Even assuming the first prong was met, as to Defendant Young's actions, Plaintiff has not shown the existence of binding authority or a robust consensus of persuasive authority holding that a dentist in a correctional setting is required to refer a Plaintiff for outside medical care when reasonable care is available within the institution. Indeed, as also noted above, Ninth Circuit authority holds that a prison inmate has no independent constitutional right to outside medical care beyond that provided by the prison staff. Roberts, 783 F.2d at 870; King, 2023 WL 2841073 at *2. Because the undisputed facts reflect that CDCR's dental staff was competent to examine, diagnose, and treat Plaintiff's presented dental problems, Plaintiff cannot claim that reasonable dental providers would have believed they were required to refer him to an outside specialist. See Stocker, 2024 WL 4112299 at *8. It is Plaintiff's burden to establish that such a standard was “clearly established” at the time of the incident, and he provides no argument or citation contrary to the above authority.
For the same reason, Defendant Edwards is entitled to qualified immunity, because his failure to refer Plaintiff to outside medical or dental care did not violate Plaintiff's clearly established right. Thus, the Court finds that under the undisputed facts in this case Defendants are entitled to qualified immunity on Plaintiff's claim that he should have been referred to an outside dental specialist.
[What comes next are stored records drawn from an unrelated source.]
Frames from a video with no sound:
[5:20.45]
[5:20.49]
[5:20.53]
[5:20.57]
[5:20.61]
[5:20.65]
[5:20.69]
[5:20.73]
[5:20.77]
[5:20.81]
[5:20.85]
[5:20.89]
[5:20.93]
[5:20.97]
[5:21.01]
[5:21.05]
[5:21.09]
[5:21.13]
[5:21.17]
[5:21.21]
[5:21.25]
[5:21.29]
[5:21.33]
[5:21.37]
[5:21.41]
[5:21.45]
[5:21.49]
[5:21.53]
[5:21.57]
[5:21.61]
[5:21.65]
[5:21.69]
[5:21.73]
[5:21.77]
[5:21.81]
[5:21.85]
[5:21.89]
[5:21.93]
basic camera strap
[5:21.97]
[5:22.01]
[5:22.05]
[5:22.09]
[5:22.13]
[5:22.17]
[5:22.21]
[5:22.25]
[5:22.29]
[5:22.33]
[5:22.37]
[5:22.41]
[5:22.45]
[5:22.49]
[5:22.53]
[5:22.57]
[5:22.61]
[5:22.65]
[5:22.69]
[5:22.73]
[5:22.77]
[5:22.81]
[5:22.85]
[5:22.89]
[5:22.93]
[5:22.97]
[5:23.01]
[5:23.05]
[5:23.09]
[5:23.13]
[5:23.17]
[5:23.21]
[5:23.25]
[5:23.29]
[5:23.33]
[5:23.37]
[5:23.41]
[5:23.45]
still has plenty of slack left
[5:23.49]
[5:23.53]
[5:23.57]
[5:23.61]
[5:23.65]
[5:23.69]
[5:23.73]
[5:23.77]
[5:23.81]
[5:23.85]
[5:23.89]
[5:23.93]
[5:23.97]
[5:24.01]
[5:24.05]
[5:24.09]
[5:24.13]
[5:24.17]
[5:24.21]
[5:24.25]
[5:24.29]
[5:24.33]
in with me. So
Accordingly, it is RECOMMENDED:
1. The district court GRANT Defendants Young and Edwards' Motion for Summary Judgment (Doc. No. 37).
2. The district court DENY Plaintiff's Motion for Summary Judgment (Doc. No. 46).
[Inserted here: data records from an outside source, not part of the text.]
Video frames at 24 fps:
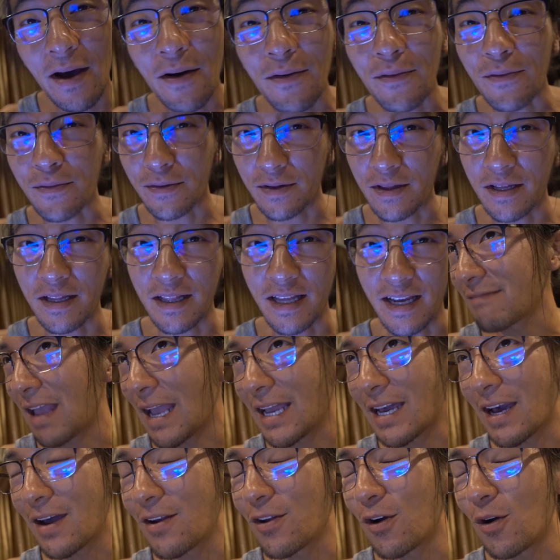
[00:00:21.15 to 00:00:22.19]
out really late.
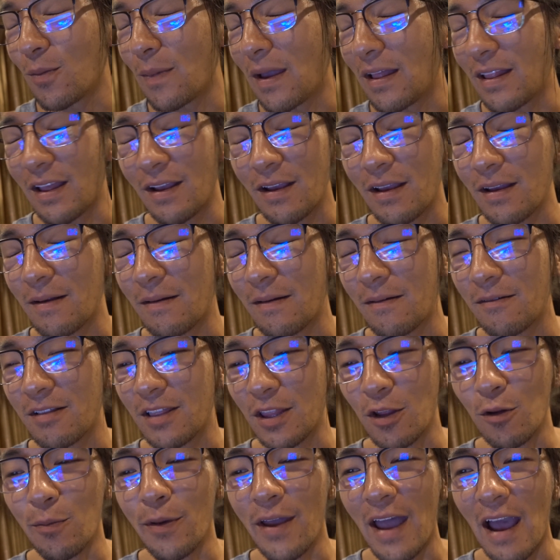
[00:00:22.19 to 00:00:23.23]
I got home at like a
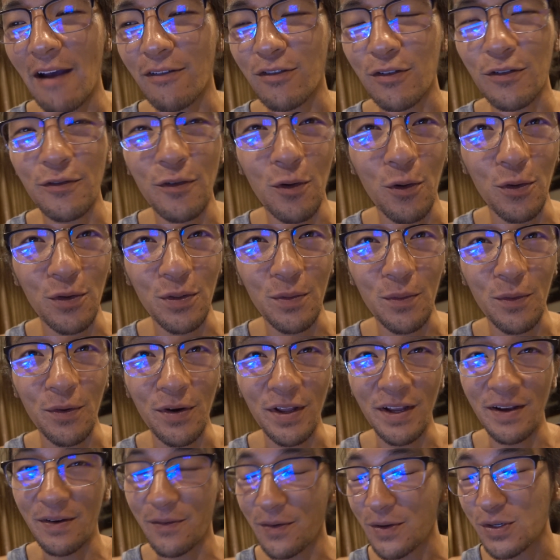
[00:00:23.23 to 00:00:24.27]
little bit after four in the
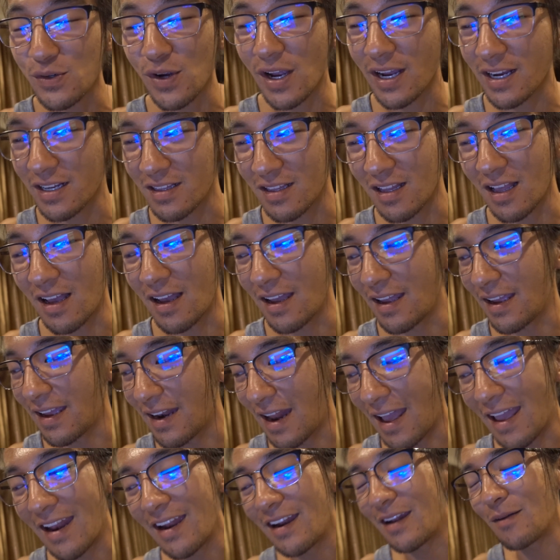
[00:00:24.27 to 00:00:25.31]
morning. We drank a lot,
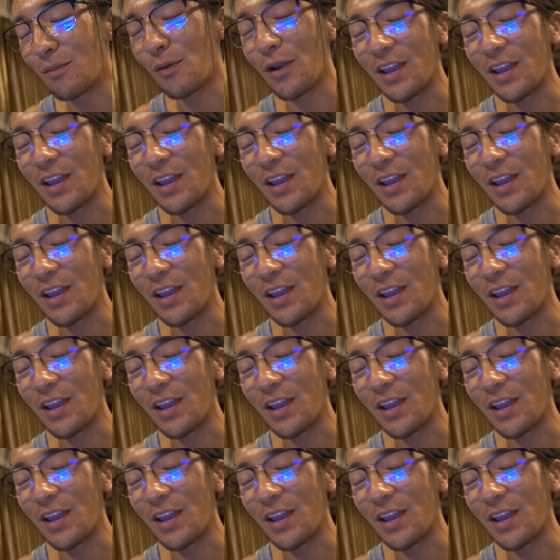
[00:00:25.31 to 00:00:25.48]
and I ended up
3. Judgment be entered in Defendants favor and the case closed.
NOTICE TO PARTIES
These Findings and Recommendations will be submitted to the United States District Judge assigned to this case, pursuant to the provisions of 28 U.S.C. § 636(b)(1). Within 14 days after being served with a copy of these Findings and Recommendations, a party may file written objections with the Court. Id.; Local Rule 304(b). The document should be captioned, “Objections to Magistrate Judge's Findings and Recommendations” and shall not exceed fifteen (15) pages. The Court will not consider exhibits attached to the Objections. To the extent a party wishes to refer to any exhibit(s), the party should reference the exhibit in the record by its CM/ECF document and page number, when possible, or otherwise reference the exhibit with specificity. Any pages filed in excess of the fifteen (15) page limitation may be disregarded by the District Judge when reviewing these Findings and Recommendations under 28 U.S.C. § 636(b)(1)(C). A party's failure to file any objections within the specified time may result in the waiver of certain rights on appeal. Wilkerson v. Wheeler, 772 F.3d 834, 839 (9th Cir. 2014).